Name
Episclérite bilatérale révélant une granulomatose avec polyangéite

Merci de vous identifier pour accéder à ce contenu.

Je me connecte  


Orateurs :
Dr Nattie LECOLIER
Auteurs :
Dr Nattie LECOLIER
Dr Marie Laure LE LEZ
Stéphanie Jobard
pierre-jean pisella
Raoul Khanna
Tags :
Résumé

But

La granulomatose avec polyangéite est une vascularite auto-immune qui touche les vaisseaux de petit calibre. Bien que rare, elle peut conduire au décès du patient principalement par défaillance rénale ou respiratoire en l’absence de traitement. L'ophtalmologiste est le praticien de premier recours en cas de manifestation oculaire inaugurale et joue un rôle important dans le diagnostic, facilité par la présence d’anticorps anti-cytoplasme des polynucléaires neutrophiles de spécificité anti-protéinase-3 dans 90% des cas. Nous rapportons le cas d’un patient ayant présenté une rougeur oculaire bilatérale diagnostiquée à tort comme une conjonctivite, qui était en réalité une épisclérite bilatérale révélatrice d'une granulomatose avec polyangéite.

Observation

Il s’agit d’un homme de 27 ans, sans antécédents hormis un terrain allergique, ayant consulté pour une rougeur oculaire bilatérale avec photophobie, prurit et sensation de corps étranger, évoluant depuis deux mois. Des traitements successifs par collyres anti-inflammatoires n’ont entraîné qu’une amélioration transitoire des symptômes.

Cas clinique

L’examen retrouvait une hyperhémie conjonctivale bilatérale, un break-up-time diminué et des papilles sous palpébrales, évocateurs d'une conjonctivite virale.
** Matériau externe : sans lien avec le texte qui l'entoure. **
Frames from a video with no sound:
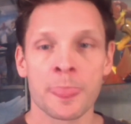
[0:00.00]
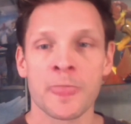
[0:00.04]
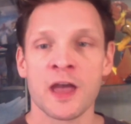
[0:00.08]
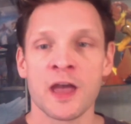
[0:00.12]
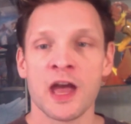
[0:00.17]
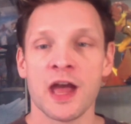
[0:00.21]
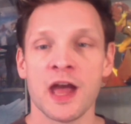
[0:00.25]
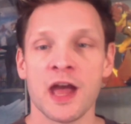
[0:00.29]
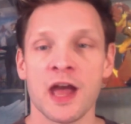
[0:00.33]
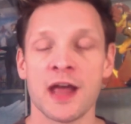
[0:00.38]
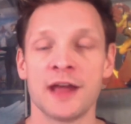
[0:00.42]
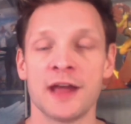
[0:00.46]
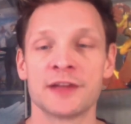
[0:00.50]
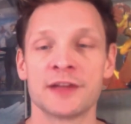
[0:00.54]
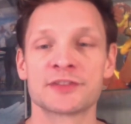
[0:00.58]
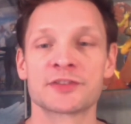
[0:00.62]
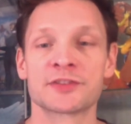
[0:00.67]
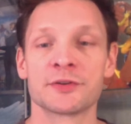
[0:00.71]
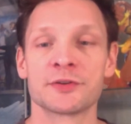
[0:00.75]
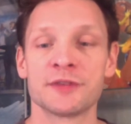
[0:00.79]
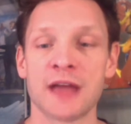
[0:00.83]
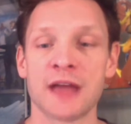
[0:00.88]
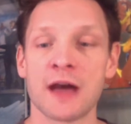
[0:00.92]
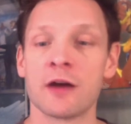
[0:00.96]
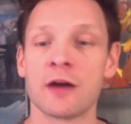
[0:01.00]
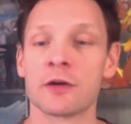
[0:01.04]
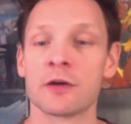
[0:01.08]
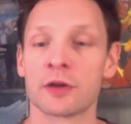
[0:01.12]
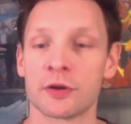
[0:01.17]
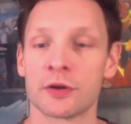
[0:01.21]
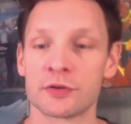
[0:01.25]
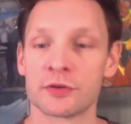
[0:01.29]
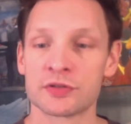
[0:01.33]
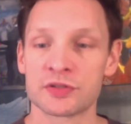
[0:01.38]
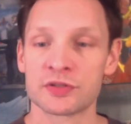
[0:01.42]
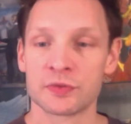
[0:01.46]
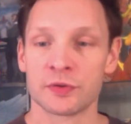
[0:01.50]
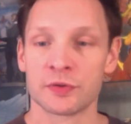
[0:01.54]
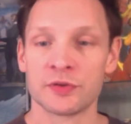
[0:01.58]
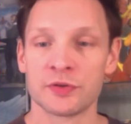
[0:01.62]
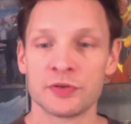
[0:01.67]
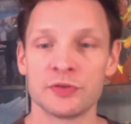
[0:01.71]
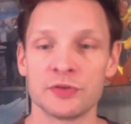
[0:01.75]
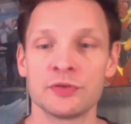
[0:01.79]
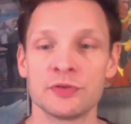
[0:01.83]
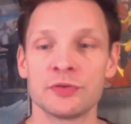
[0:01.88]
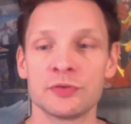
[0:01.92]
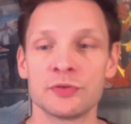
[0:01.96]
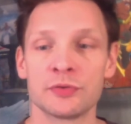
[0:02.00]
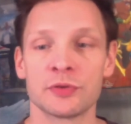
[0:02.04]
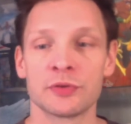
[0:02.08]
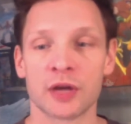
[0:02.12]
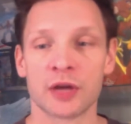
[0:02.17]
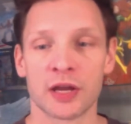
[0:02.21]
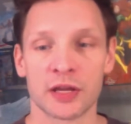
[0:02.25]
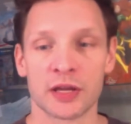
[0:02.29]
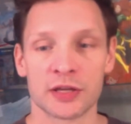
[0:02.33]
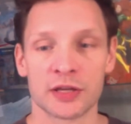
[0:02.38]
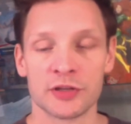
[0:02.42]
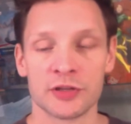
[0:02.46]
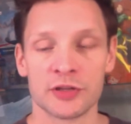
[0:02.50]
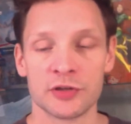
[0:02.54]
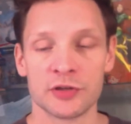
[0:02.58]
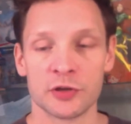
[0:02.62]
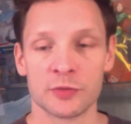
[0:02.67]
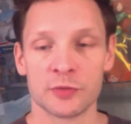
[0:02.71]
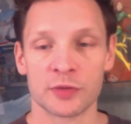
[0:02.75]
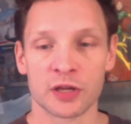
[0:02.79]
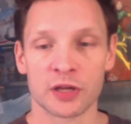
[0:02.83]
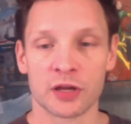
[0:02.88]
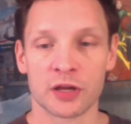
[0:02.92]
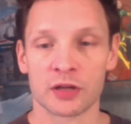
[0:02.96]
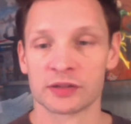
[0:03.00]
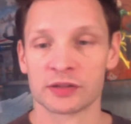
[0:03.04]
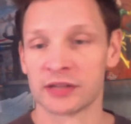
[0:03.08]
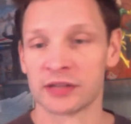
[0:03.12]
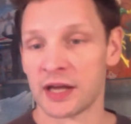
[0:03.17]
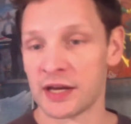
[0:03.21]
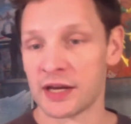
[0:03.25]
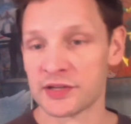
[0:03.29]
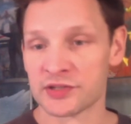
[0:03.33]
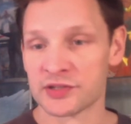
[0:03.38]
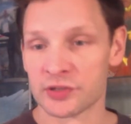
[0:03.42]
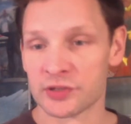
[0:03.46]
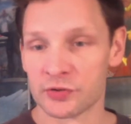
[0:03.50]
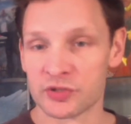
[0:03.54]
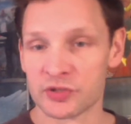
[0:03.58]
and so now it goes to a new Inhuman called ISO.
Après quinze jours de traitement par lavages au sérum physiologique, le patient rapportait une photophobie intense accompagnée de céphalées. Cliniquement il n’y avait pas de kératite, et le test à la phényléphrine 10% était positif, faisant retenir le diagnostic d’épisclérite bilatérale avec introduction d’un collyre anti-inflammatoire non stéroïdien. Devant l’absence d’amélioration un mois plus tard, associée à une asthénie et à des douleurs articulaires, un bilan inflammatoire et auto-immun est réalisé en collaboration avec les internistes, concluant au diagnostic de granulomatose avec polyangéite. Un traitement par rituximab et corticothérapie orale a permis la rémission complète des symptômes, avec des épisodes de récidive de la rougeur oculaire lors de la décroissance de la corticothérapie. Un an plus tard, l'examen ophtalmologique sera normal sous cinq milligrammes de prednisone par jour et injections semestrielles de rituximab.

Discussion

L’épisclérite est une affection le plus souvent bénigne et idiopathique ne nécessitant pas de bilan particulier. Toutefois, en cas d’évolution inhabituelle, il faut penser à rechercher des signes généraux évocateurs d'une maladie systémique sous-jacente. Dans la littérature, l'atteinte ophtalmologique dans la granulomatose avec polyangéite est présente dans 29 à 57% des cas, et peut concerner tous les segments de l’oeil et de l’orbite. Ses manifestations les plus fréquentes divergent selon les auteurs entre rougeur oculaire et atteinte orbitaire inflammatoire dite "pseudo-tumorale", toutes pouvant être source de douleurs et de baisse d'acuité visuelle. L’atteinte conjonctivale est par ailleurs associée à un risque de sténose laryngée et de détresse respiratoire. 

Conclusion

Devant une rougeur oculaire bilatérale, il faut se méfier d’une photophobie majeure, discordante avec le diagnostic de conjonctivite en l’absence de kératite. L'œil peut être le siège de la manifestation inaugurale et unique d’une granulomatose avec polyangéite. La collaboration avec les médecins internistes est indispensable afin d’introduire au plus tôt un traitement destiné à préserver le pronostic non seulement visuel, mais également vital du patient.